### YOUR INSTRUCTIONS
Every line of the data below must be output exactly, with images left out.
--- START ---
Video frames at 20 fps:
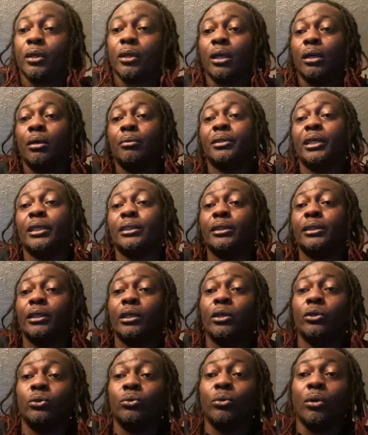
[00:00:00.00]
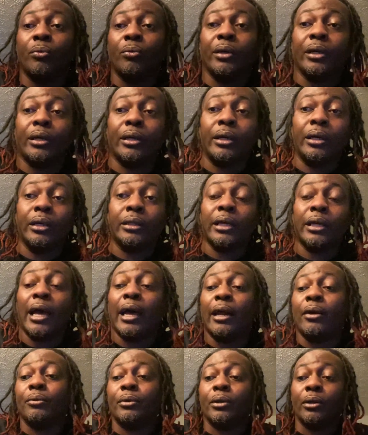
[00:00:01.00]
I'm guessing it goes one way or the other. I
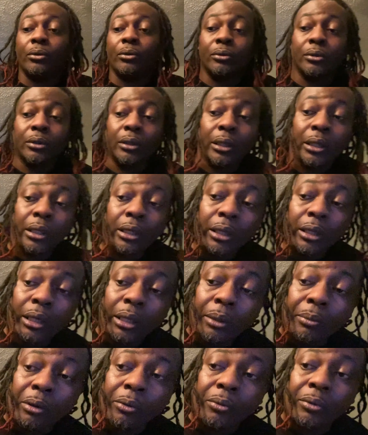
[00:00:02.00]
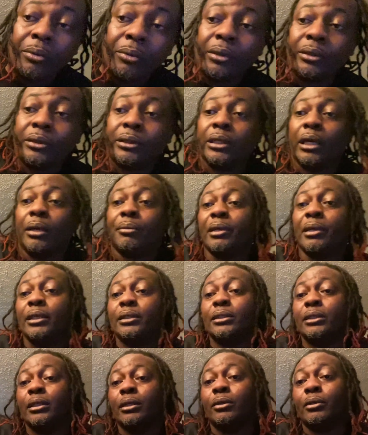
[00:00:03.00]
don't know. But we will see. I'm
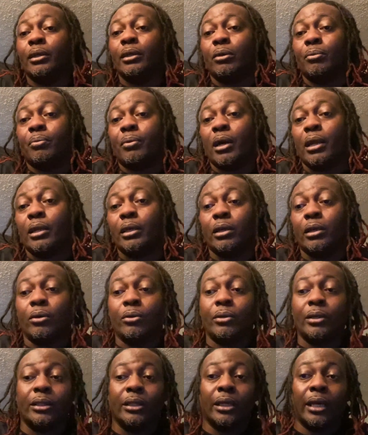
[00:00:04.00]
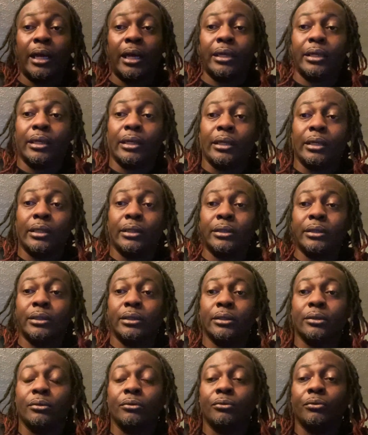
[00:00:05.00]
guessing it'll probably go either like this,
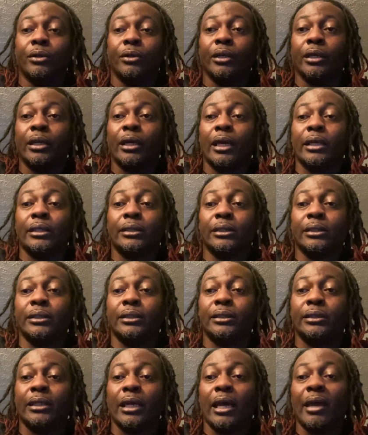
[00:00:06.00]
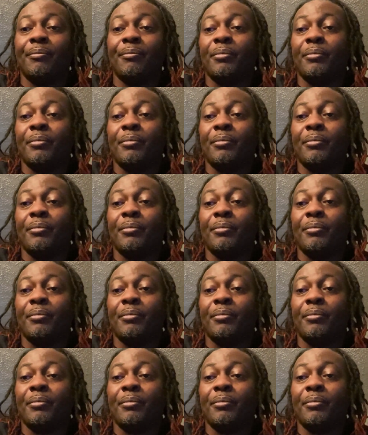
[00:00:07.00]
where it can actually snap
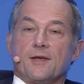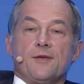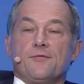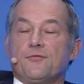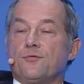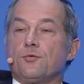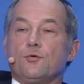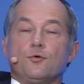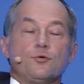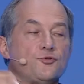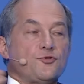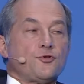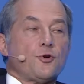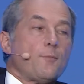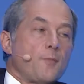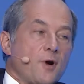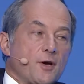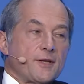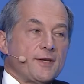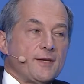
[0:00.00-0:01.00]
if you lose your
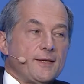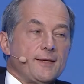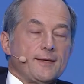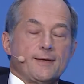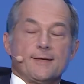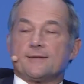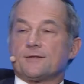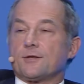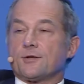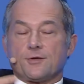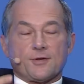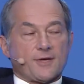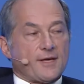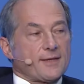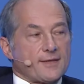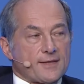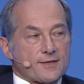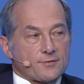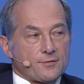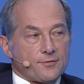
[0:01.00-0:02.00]
money, it's not a
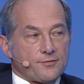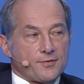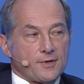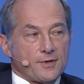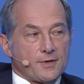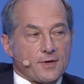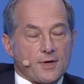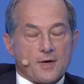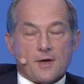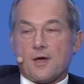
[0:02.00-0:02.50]
catastrophe.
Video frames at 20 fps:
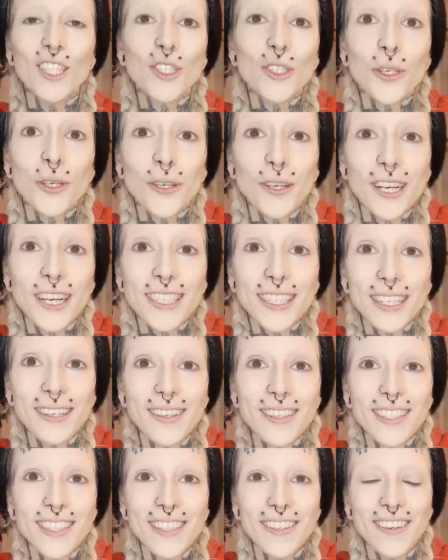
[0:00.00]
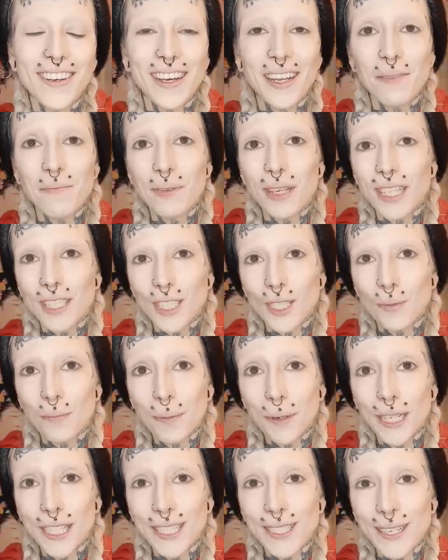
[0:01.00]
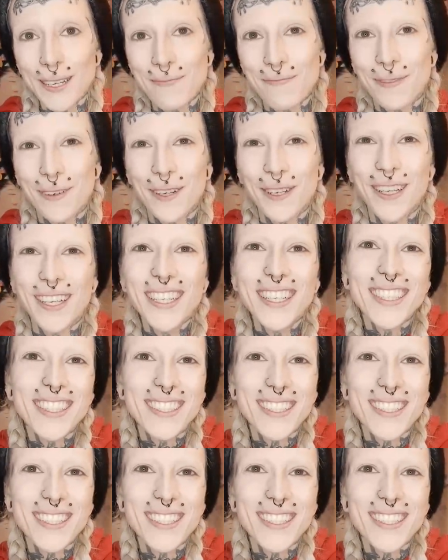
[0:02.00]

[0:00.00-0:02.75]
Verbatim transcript: and show you guys how I do it because it's pretty simple.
--- END ---
### EXERCISE RESPONSE
Video frames at 20 fps:
[00:00:00.00]
[00:00:01.00]
I'm guessing it goes one way or the other. I
[00:00:02.00]
[00:00:03.00]
don't know. But we will see. I'm
[00:00:04.00]
[00:00:05.00]
guessing it'll probably go either like this,
[00:00:06.00]
[00:00:07.00]
where it can actually snap
[0:00.00-0:01.00]
if you lose your
[0:01.00-0:02.00]
money, it's not a
[0:02.00-0:02.50]
catastrophe.
Video frames at 20 fps:
[0:00.00]
[0:01.00]
[0:02.00]

[0:00.00-0:02.75]
Verbatim transcript: and show you guys how I do it because it's pretty simple.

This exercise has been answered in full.